Mais il peut aussi brouiller la lecture.
Quand l’absence de bruit est interprétée comme un signal positif
Pour beaucoup d’observateurs, l’absence de volatilité est spontanément perçue comme un signe de stabilité. Les indices tiennent. Les taux ne bougent pas brutalement. Les annonces restent mesurées.
Cette lecture est intuitive.
Elle est aussi incomplète.
Les marchés calmes ne signifient pas que les risques ont disparu. Ils peuvent simplement indiquer que les arbitrages n’ont pas encore été faits.
Ce que le début d’année met souvent entre parenthèses
Les premières semaines de janvier sont rarement synonymes de décisions fortes. Les institutions observent. Les investisseurs temporisent. Les banques centrales affinent leurs trajectoires.
Taux d’intérêt.
Dette publique.
Croissance attendue.
Inflation réelle.
Beaucoup de paramètres restent ouverts, sans réponse claire. Le calme devient alors un état transitoire, pas un équilibre durable.
Pourquoi cette phase est difficile à lire pour les particuliers
Le calme est confortable. Il donne l’impression que le risque est maîtrisé, voire absent. Or les périodes les plus structurantes sont parfois celles où rien ne semble se passer.
Les signaux existent, mais ils sont discrets. Ils se lisent dans les reports de décisions, les discours prudents, les projections conditionnelles.
Lire le calme autrement
Certains investisseurs privilégient alors des actifs perçus comme plus lisibles, plus tangibles.
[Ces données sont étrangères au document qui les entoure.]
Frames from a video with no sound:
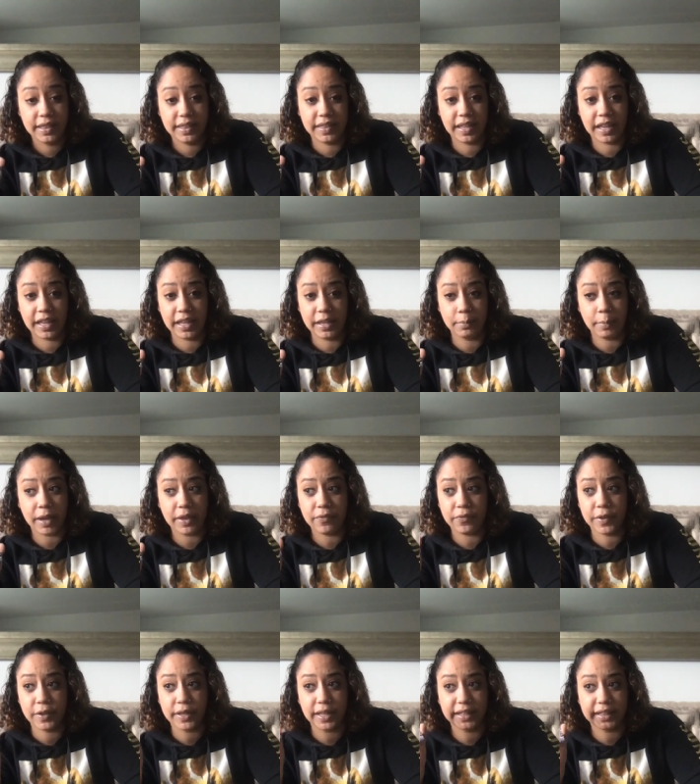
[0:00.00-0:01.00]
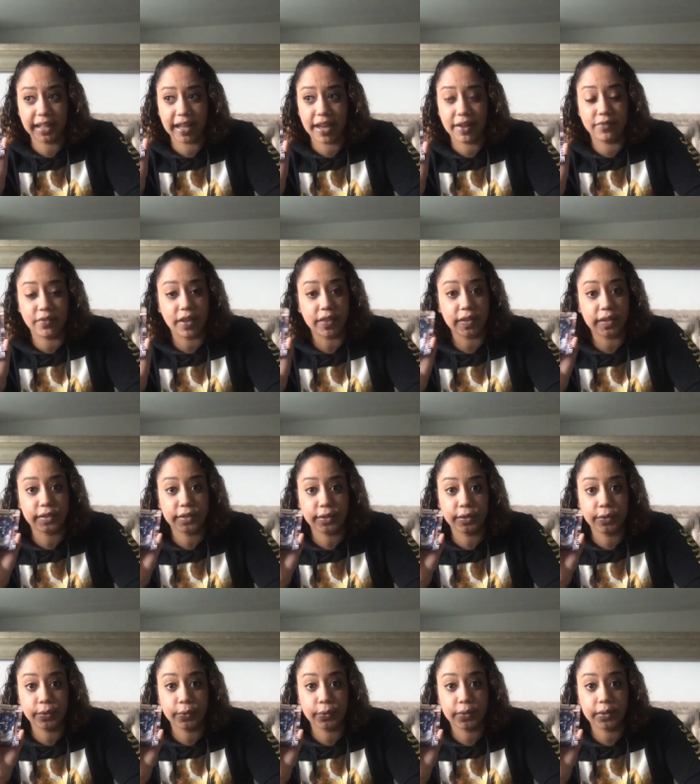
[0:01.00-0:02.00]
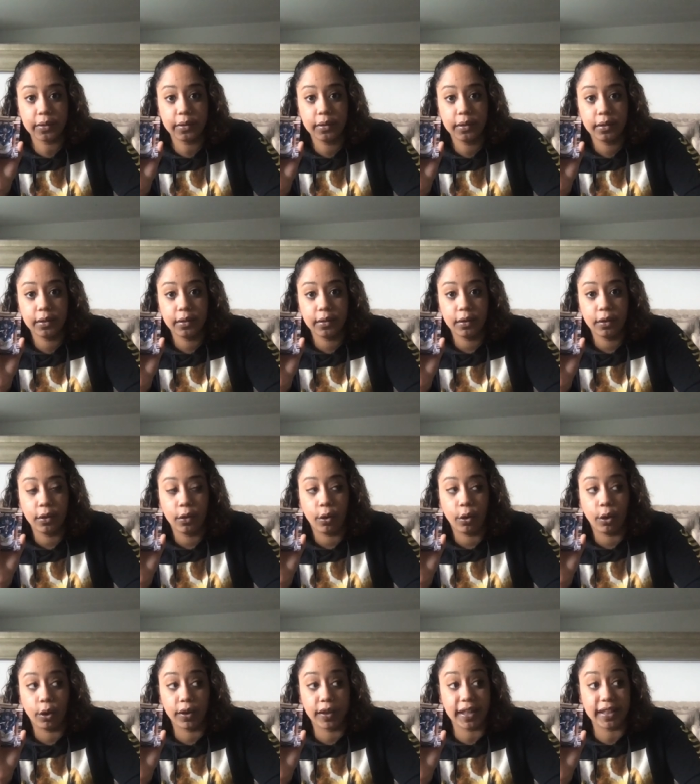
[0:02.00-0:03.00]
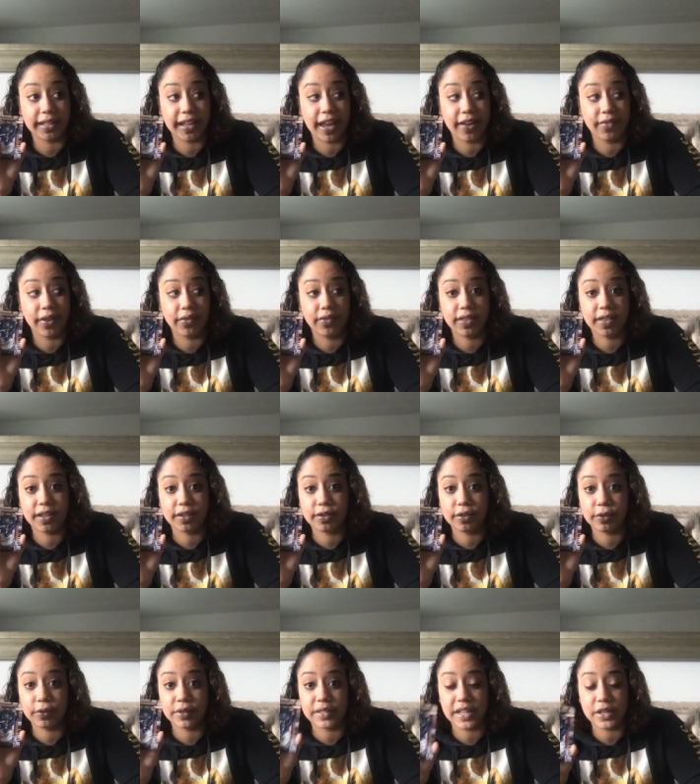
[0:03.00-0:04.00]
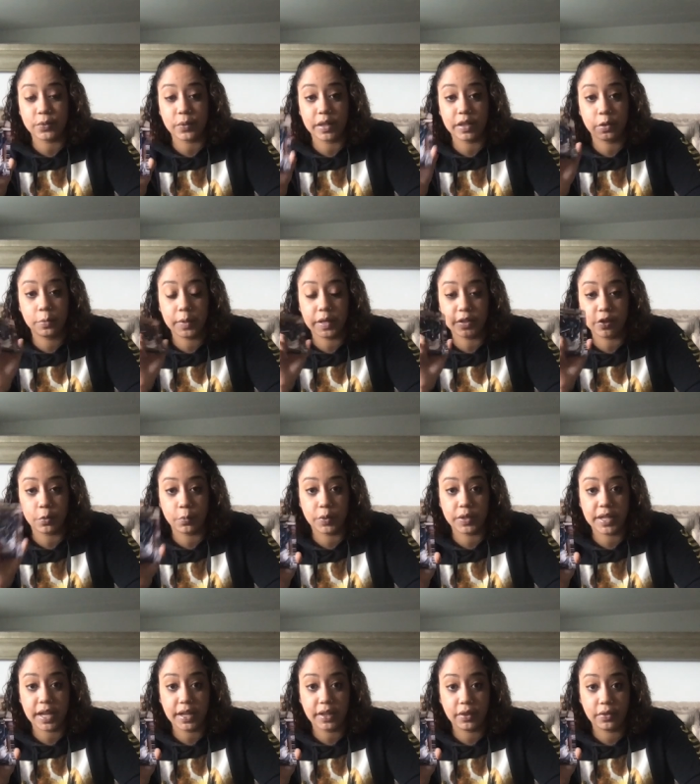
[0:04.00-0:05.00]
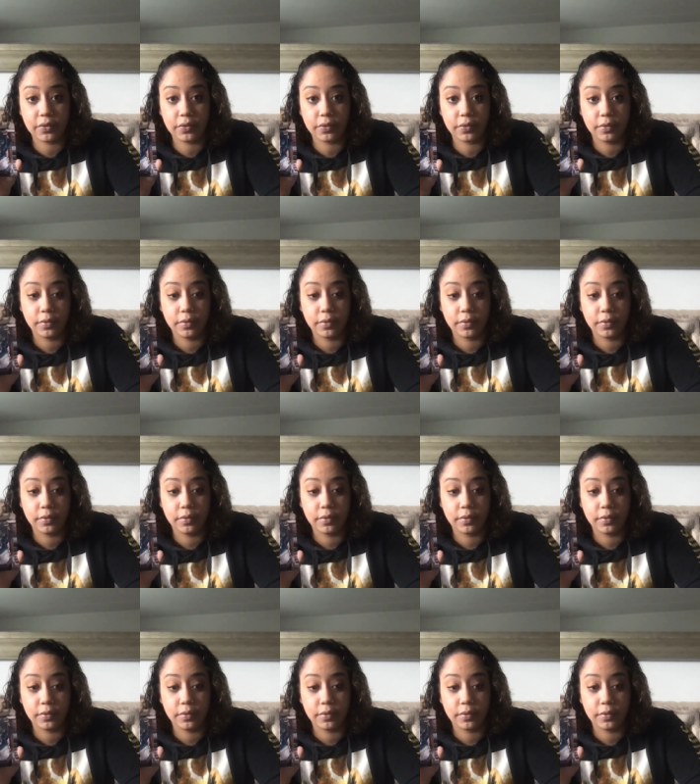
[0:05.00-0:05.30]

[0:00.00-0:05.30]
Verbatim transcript: They might feel like they have nothing to lose, or that they have everything to lose. That's why they're being so protective.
L’or est souvent observé dans ce rôle de repère. Selon les analyses relayées par le Comptoir National de l’Or (www.gold.fr), ces phases de calme sont fréquemment associées à un besoin accru de visibilité plutôt qu’à une recherche de rendement immédiat.
Le calme n’est pas neutre.
Il raconte souvent ce que le marché n’ose pas encore trancher.